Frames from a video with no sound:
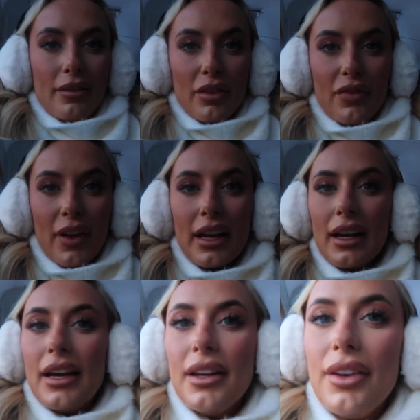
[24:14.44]
a
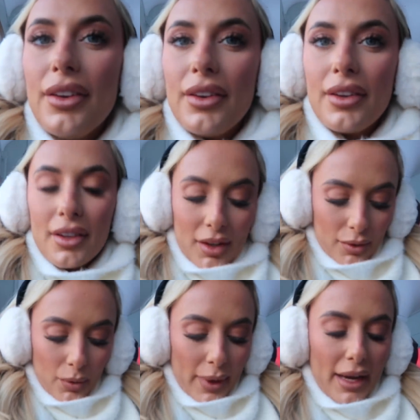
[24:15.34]

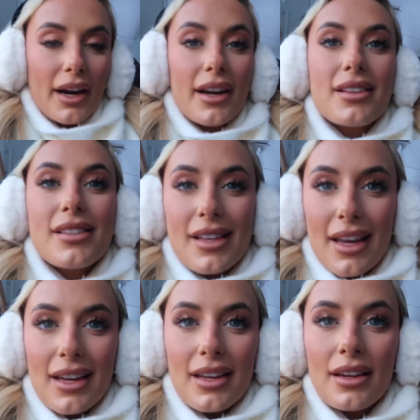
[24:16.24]
feeling we're gonna see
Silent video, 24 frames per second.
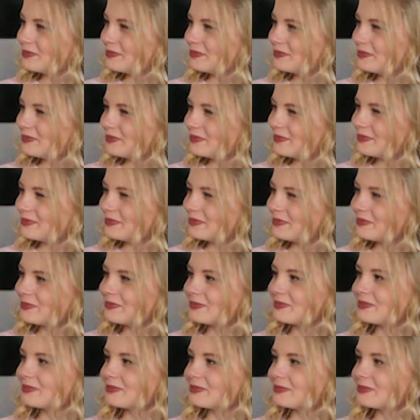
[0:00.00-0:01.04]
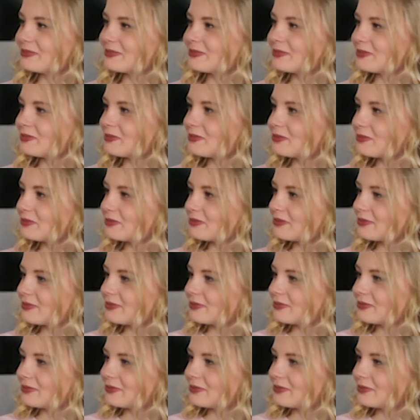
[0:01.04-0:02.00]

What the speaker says: [no speech]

◆ ◆ ◆

• PROBLEM
The result should be the listing above, restated exactly, with no pictures in it.

• RESPONSE BELOW
Frames from a video with no sound:
[24:14.44]
a
[24:15.34]

[24:16.24]
feeling we're gonna see
Silent video, 24 frames per second.
[0:00.00-0:01.04]
[0:01.04-0:02.00]

What the speaker says: [no speech]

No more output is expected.